* **Goal of the exercise**
The answer must repeat every record exactly, with all pictures omitted.
*** Records to use ***
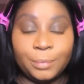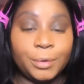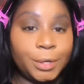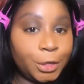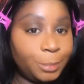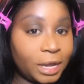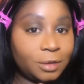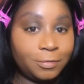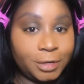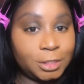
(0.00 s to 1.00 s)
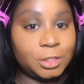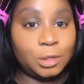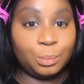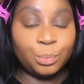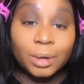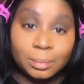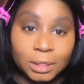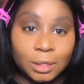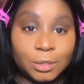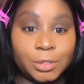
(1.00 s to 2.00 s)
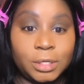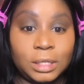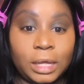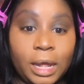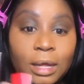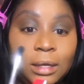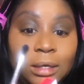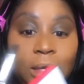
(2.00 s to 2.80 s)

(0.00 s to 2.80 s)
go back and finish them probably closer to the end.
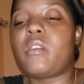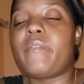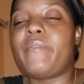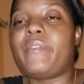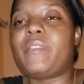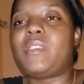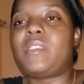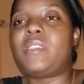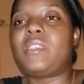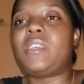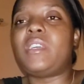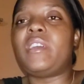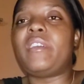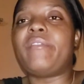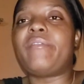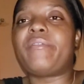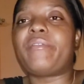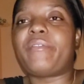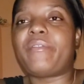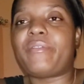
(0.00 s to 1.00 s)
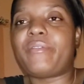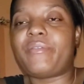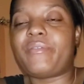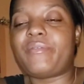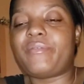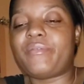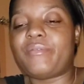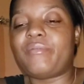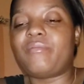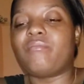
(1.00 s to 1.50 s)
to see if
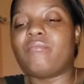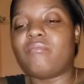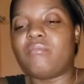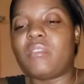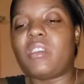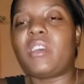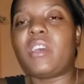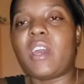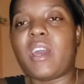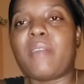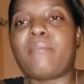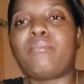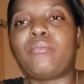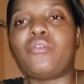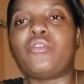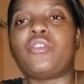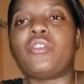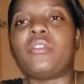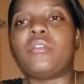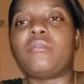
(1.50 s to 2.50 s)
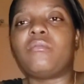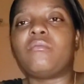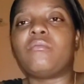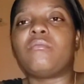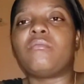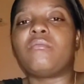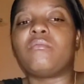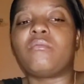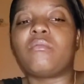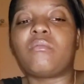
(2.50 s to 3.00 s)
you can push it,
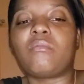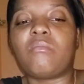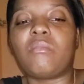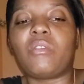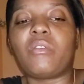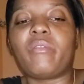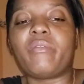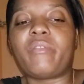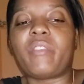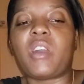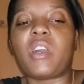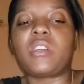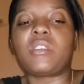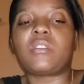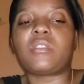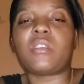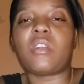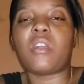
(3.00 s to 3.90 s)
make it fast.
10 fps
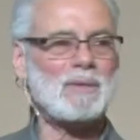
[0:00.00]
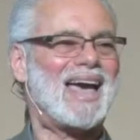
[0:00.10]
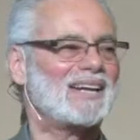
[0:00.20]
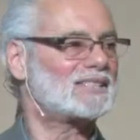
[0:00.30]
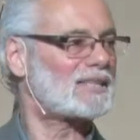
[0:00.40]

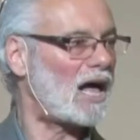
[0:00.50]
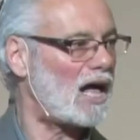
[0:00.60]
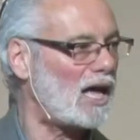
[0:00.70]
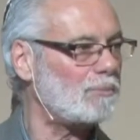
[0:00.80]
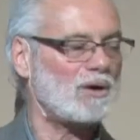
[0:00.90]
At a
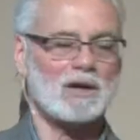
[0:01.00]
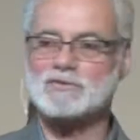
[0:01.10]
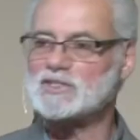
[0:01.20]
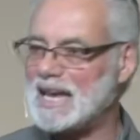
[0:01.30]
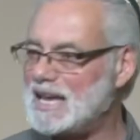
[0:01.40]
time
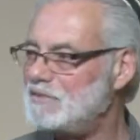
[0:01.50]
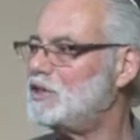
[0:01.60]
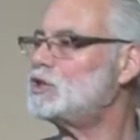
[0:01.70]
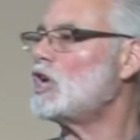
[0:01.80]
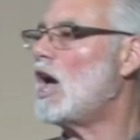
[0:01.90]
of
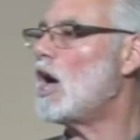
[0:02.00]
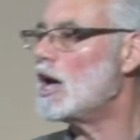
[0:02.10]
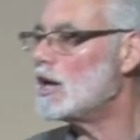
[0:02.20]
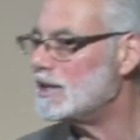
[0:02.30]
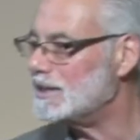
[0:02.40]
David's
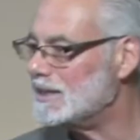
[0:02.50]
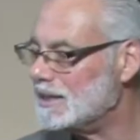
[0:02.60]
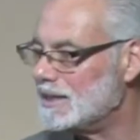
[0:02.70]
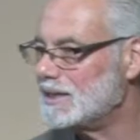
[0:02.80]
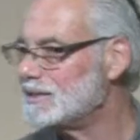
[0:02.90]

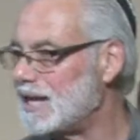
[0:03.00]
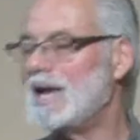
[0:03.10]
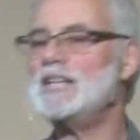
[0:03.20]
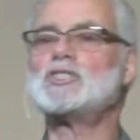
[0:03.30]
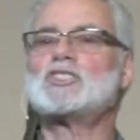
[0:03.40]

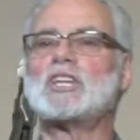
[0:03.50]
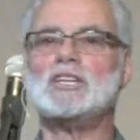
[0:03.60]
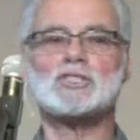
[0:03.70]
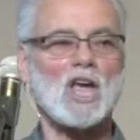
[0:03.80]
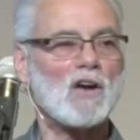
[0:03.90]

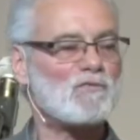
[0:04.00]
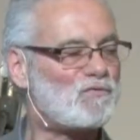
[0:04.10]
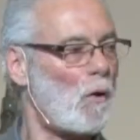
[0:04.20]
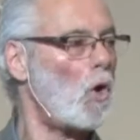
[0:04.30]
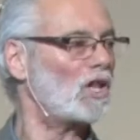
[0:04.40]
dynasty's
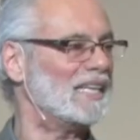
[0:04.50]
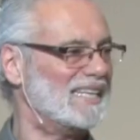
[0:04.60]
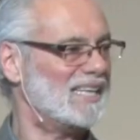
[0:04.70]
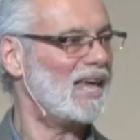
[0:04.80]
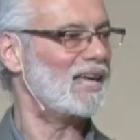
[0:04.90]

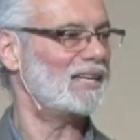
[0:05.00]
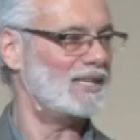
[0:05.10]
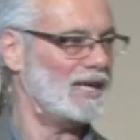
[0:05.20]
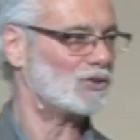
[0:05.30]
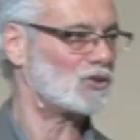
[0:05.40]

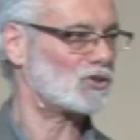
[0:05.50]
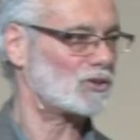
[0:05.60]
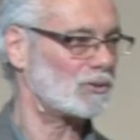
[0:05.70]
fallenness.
***
* **Answer box**
(0.00 s to 1.00 s)
(1.00 s to 2.00 s)
(2.00 s to 2.80 s)

(0.00 s to 2.80 s)
go back and finish them probably closer to the end.
(0.00 s to 1.00 s)
(1.00 s to 1.50 s)
to see if
(1.50 s to 2.50 s)
(2.50 s to 3.00 s)
you can push it,
(3.00 s to 3.90 s)
make it fast.
10 fps
[0:00.00]
[0:00.10]
[0:00.20]
[0:00.30]
[0:00.40]

[0:00.50]
[0:00.60]
[0:00.70]
[0:00.80]
[0:00.90]
At a
[0:01.00]
[0:01.10]
[0:01.20]
[0:01.30]
[0:01.40]
time
[0:01.50]
[0:01.60]
[0:01.70]
[0:01.80]
[0:01.90]
of
[0:02.00]
[0:02.10]
[0:02.20]
[0:02.30]
[0:02.40]
David's
[0:02.50]
[0:02.60]
[0:02.70]
[0:02.80]
[0:02.90]

[0:03.00]
[0:03.10]
[0:03.20]
[0:03.30]
[0:03.40]

[0:03.50]
[0:03.60]
[0:03.70]
[0:03.80]
[0:03.90]

[0:04.00]
[0:04.10]
[0:04.20]
[0:04.30]
[0:04.40]
dynasty's
[0:04.50]
[0:04.60]
[0:04.70]
[0:04.80]
[0:04.90]

[0:05.00]
[0:05.10]
[0:05.20]
[0:05.30]
[0:05.40]

[0:05.50]
[0:05.60]
[0:05.70]
fallenness.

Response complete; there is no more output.